Work to complete:
When you retype the records that follow, keep each word as it is and drop any pictures.

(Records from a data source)
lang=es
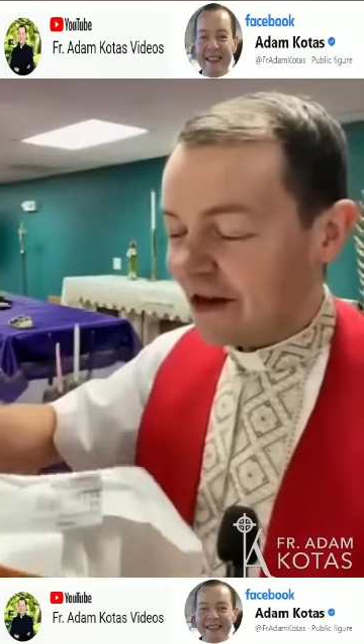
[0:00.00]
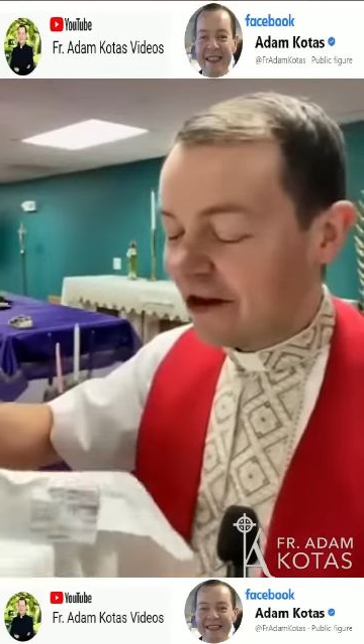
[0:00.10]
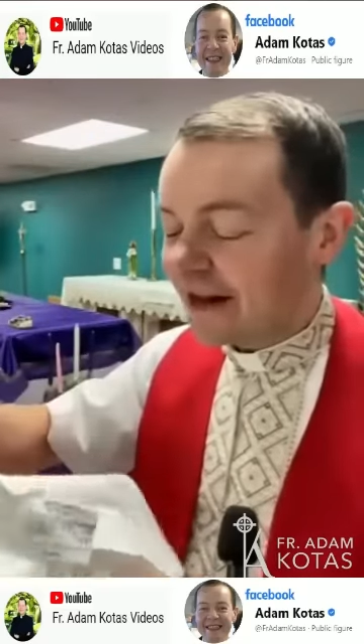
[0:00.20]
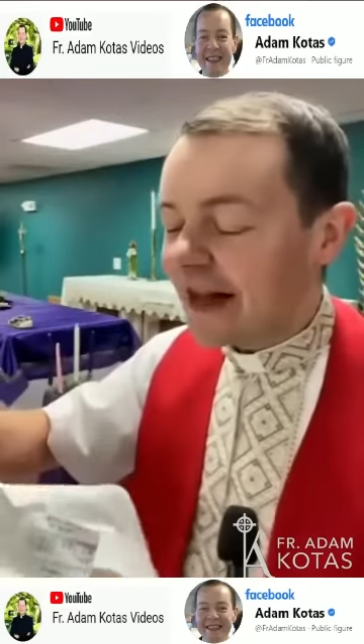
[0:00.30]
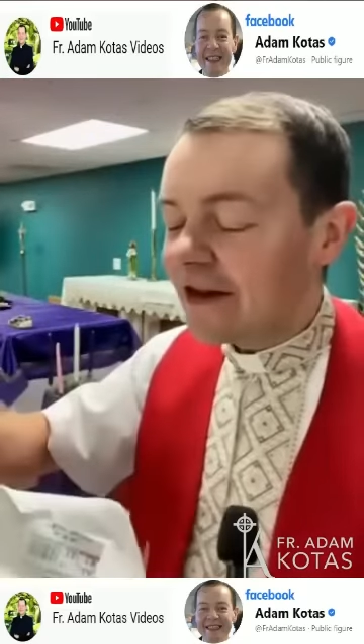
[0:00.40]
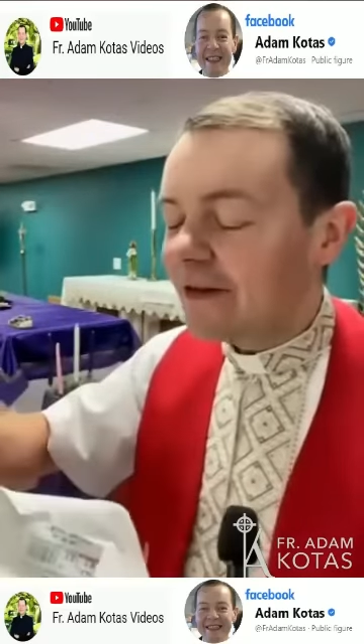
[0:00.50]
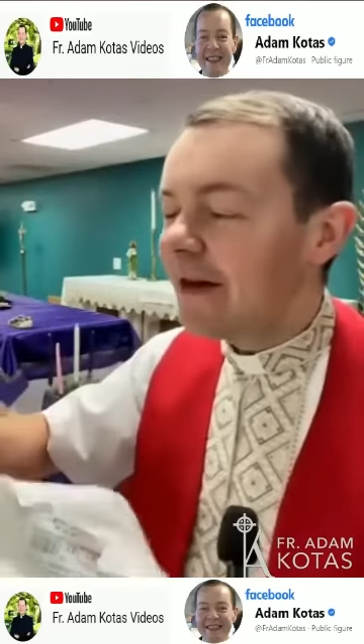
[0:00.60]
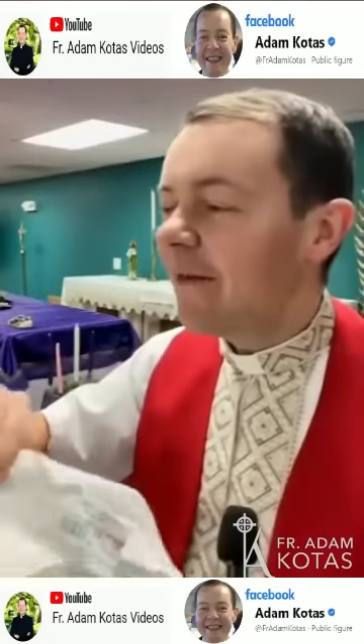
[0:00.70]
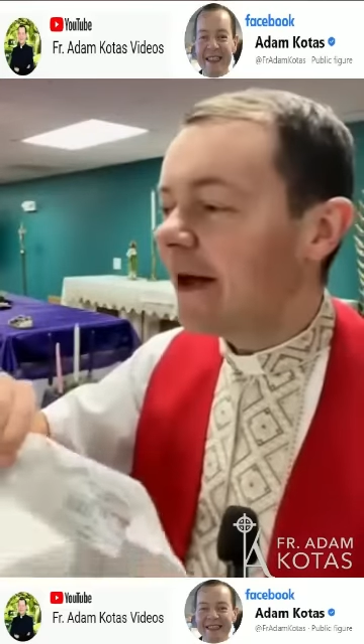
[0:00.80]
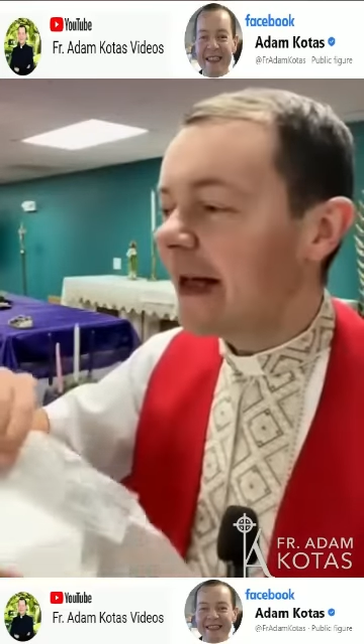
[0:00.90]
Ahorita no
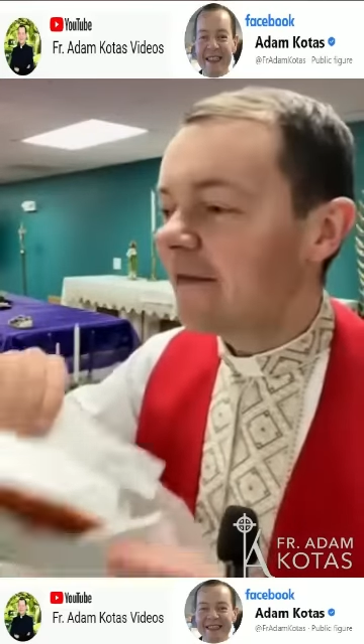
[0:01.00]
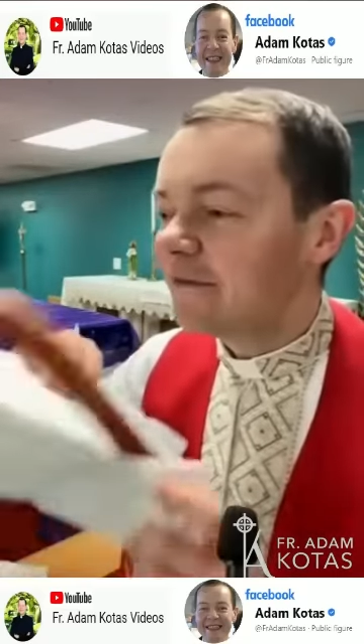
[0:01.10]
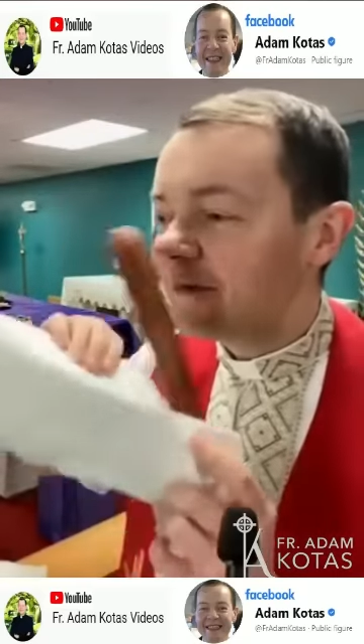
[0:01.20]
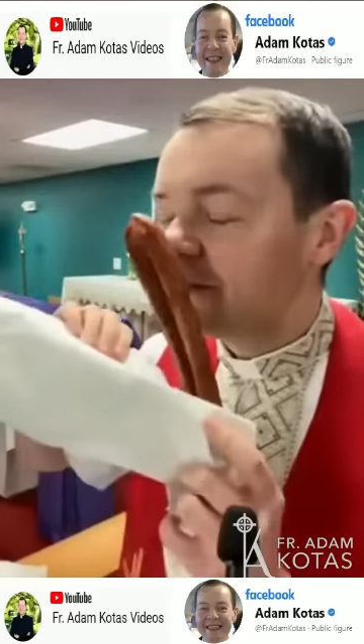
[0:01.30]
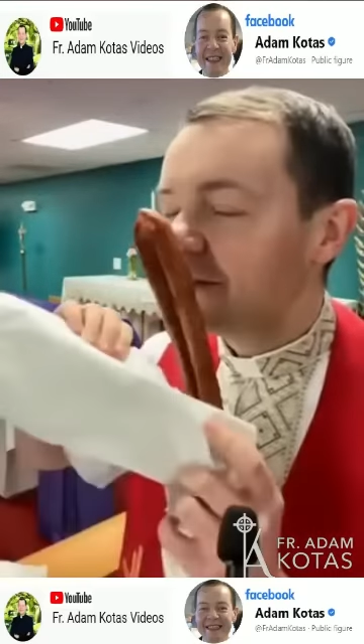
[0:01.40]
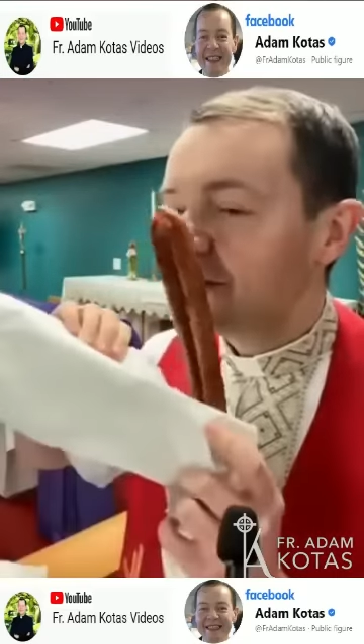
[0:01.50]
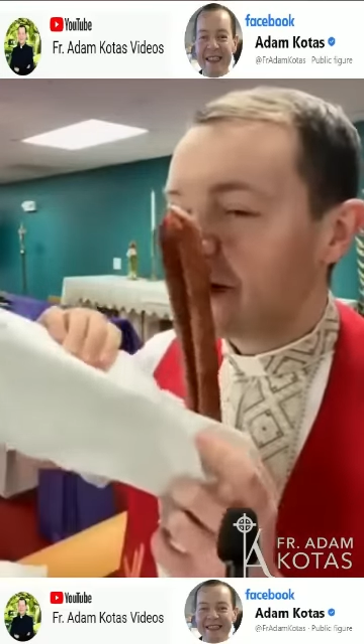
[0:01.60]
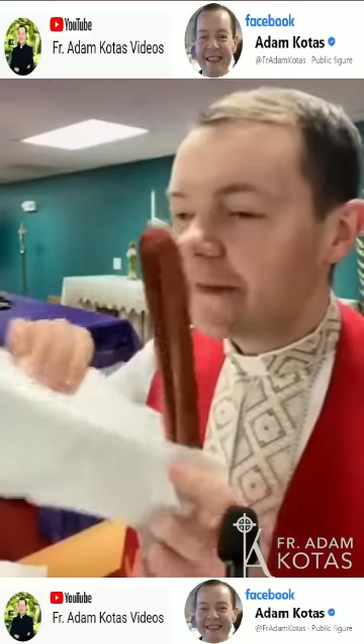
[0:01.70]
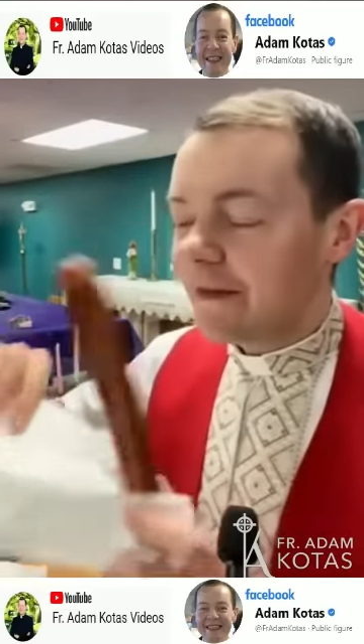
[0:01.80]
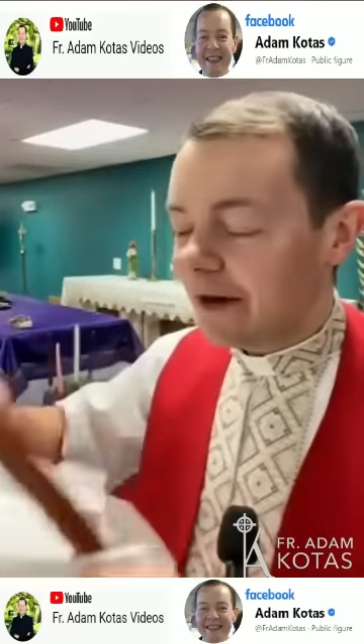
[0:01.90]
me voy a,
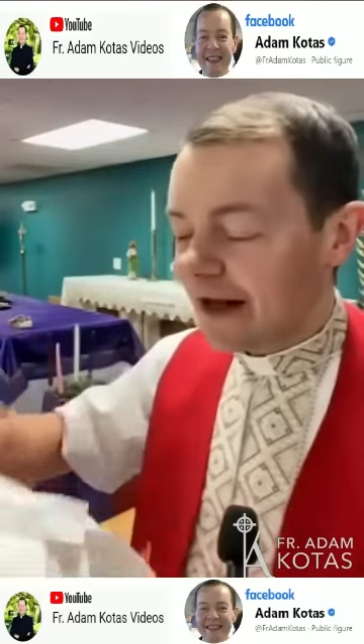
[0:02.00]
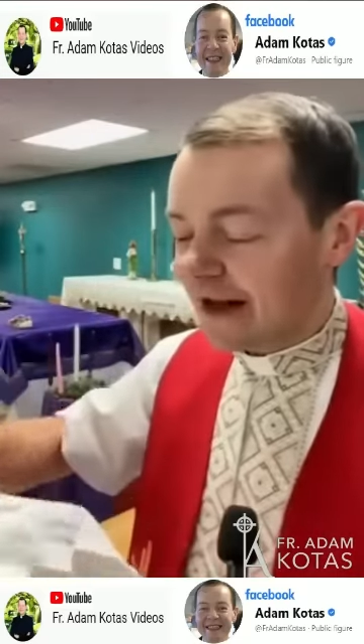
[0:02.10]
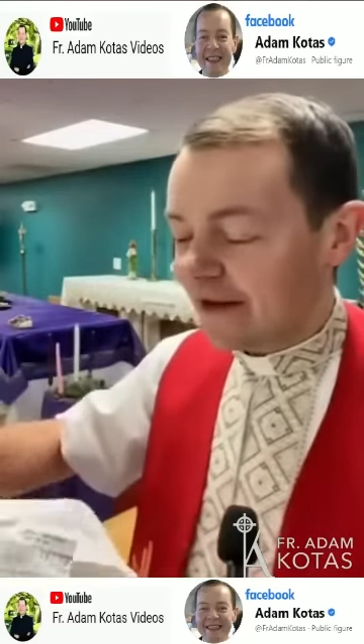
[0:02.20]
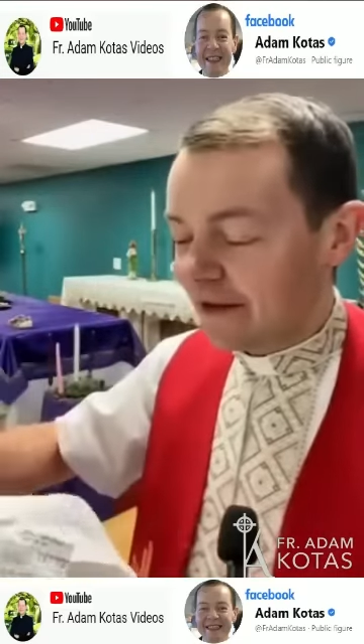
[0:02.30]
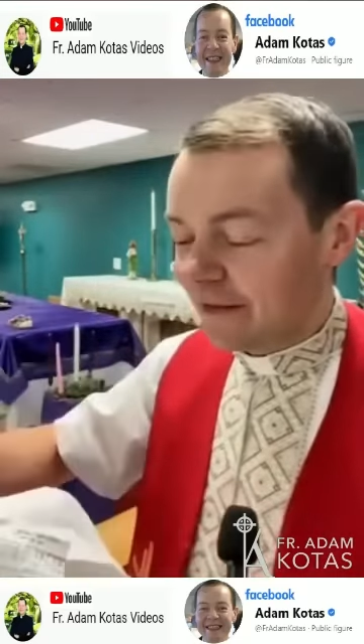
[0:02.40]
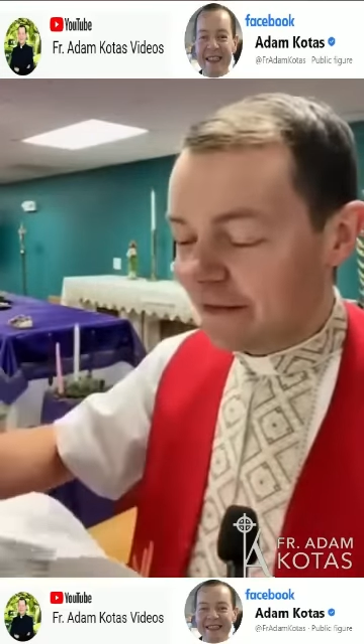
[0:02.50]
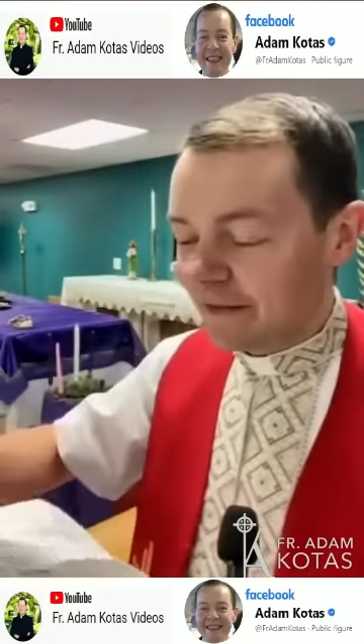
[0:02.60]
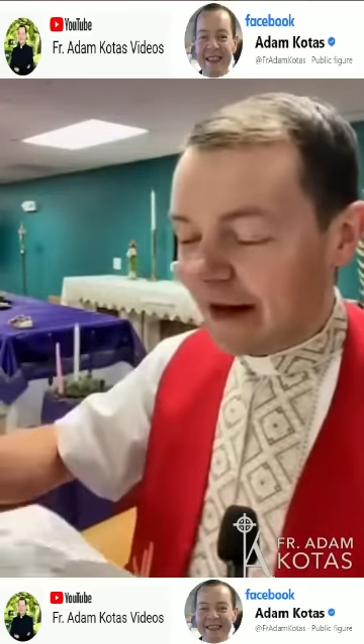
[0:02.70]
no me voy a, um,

Written solution:
lang=es
[0:00.00]
[0:00.10]
[0:00.20]
[0:00.30]
[0:00.40]
[0:00.50]
[0:00.60]
[0:00.70]
[0:00.80]
[0:00.90]
Ahorita no
[0:01.00]
[0:01.10]
[0:01.20]
[0:01.30]
[0:01.40]
[0:01.50]
[0:01.60]
[0:01.70]
[0:01.80]
[0:01.90]
me voy a,
[0:02.00]
[0:02.10]
[0:02.20]
[0:02.30]
[0:02.40]
[0:02.50]
[0:02.60]
[0:02.70]
no me voy a, um,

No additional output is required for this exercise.